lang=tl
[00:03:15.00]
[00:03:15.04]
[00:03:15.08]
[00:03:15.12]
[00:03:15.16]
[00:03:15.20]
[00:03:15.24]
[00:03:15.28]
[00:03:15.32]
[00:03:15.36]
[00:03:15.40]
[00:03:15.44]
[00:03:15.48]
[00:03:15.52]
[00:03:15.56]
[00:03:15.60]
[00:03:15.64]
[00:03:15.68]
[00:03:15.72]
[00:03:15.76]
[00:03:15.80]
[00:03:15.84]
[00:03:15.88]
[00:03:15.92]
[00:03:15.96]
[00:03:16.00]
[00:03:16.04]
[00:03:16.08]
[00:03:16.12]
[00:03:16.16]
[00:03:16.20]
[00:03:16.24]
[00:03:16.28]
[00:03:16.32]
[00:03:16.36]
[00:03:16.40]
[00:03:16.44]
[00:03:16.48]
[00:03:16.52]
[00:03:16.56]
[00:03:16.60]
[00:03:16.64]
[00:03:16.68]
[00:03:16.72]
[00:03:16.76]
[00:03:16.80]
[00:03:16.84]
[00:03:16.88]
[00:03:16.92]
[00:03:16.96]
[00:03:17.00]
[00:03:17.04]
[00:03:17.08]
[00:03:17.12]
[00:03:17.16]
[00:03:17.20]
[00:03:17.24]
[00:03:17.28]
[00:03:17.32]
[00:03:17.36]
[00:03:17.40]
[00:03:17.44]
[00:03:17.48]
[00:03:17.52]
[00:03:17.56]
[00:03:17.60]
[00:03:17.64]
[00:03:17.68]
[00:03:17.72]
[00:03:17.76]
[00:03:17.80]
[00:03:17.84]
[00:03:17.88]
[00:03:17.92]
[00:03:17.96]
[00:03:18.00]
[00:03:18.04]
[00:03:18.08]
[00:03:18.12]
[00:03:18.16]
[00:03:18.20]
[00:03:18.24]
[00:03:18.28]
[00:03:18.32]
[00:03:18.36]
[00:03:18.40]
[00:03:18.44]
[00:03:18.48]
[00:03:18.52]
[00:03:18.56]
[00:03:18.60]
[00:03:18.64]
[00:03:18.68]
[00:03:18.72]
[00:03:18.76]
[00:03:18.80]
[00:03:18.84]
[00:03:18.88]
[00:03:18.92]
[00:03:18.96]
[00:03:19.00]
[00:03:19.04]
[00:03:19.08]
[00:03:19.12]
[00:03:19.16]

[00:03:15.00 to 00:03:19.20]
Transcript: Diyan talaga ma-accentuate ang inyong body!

:: Work item ::
Counting the line that contains "[00:03:17.44]" as the first, copy exactly every line through the end of the records, and nothing else.

:: Solution ::
[00:03:17.44]
[00:03:17.48]
[00:03:17.52]
[00:03:17.56]
[00:03:17.60]
[00:03:17.64]
[00:03:17.68]
[00:03:17.72]
[00:03:17.76]
[00:03:17.80]
[00:03:17.84]
[00:03:17.88]
[00:03:17.92]
[00:03:17.96]
[00:03:18.00]
[00:03:18.04]
[00:03:18.08]
[00:03:18.12]
[00:03:18.16]
[00:03:18.20]
[00:03:18.24]
[00:03:18.28]
[00:03:18.32]
[00:03:18.36]
[00:03:18.40]
[00:03:18.44]
[00:03:18.48]
[00:03:18.52]
[00:03:18.56]
[00:03:18.60]
[00:03:18.64]
[00:03:18.68]
[00:03:18.72]
[00:03:18.76]
[00:03:18.80]
[00:03:18.84]
[00:03:18.88]
[00:03:18.92]
[00:03:18.96]
[00:03:19.00]
[00:03:19.04]
[00:03:19.08]
[00:03:19.12]
[00:03:19.16]

[00:03:15.00 to 00:03:19.20]
Transcript: Diyan talaga ma-accentuate ang inyong body!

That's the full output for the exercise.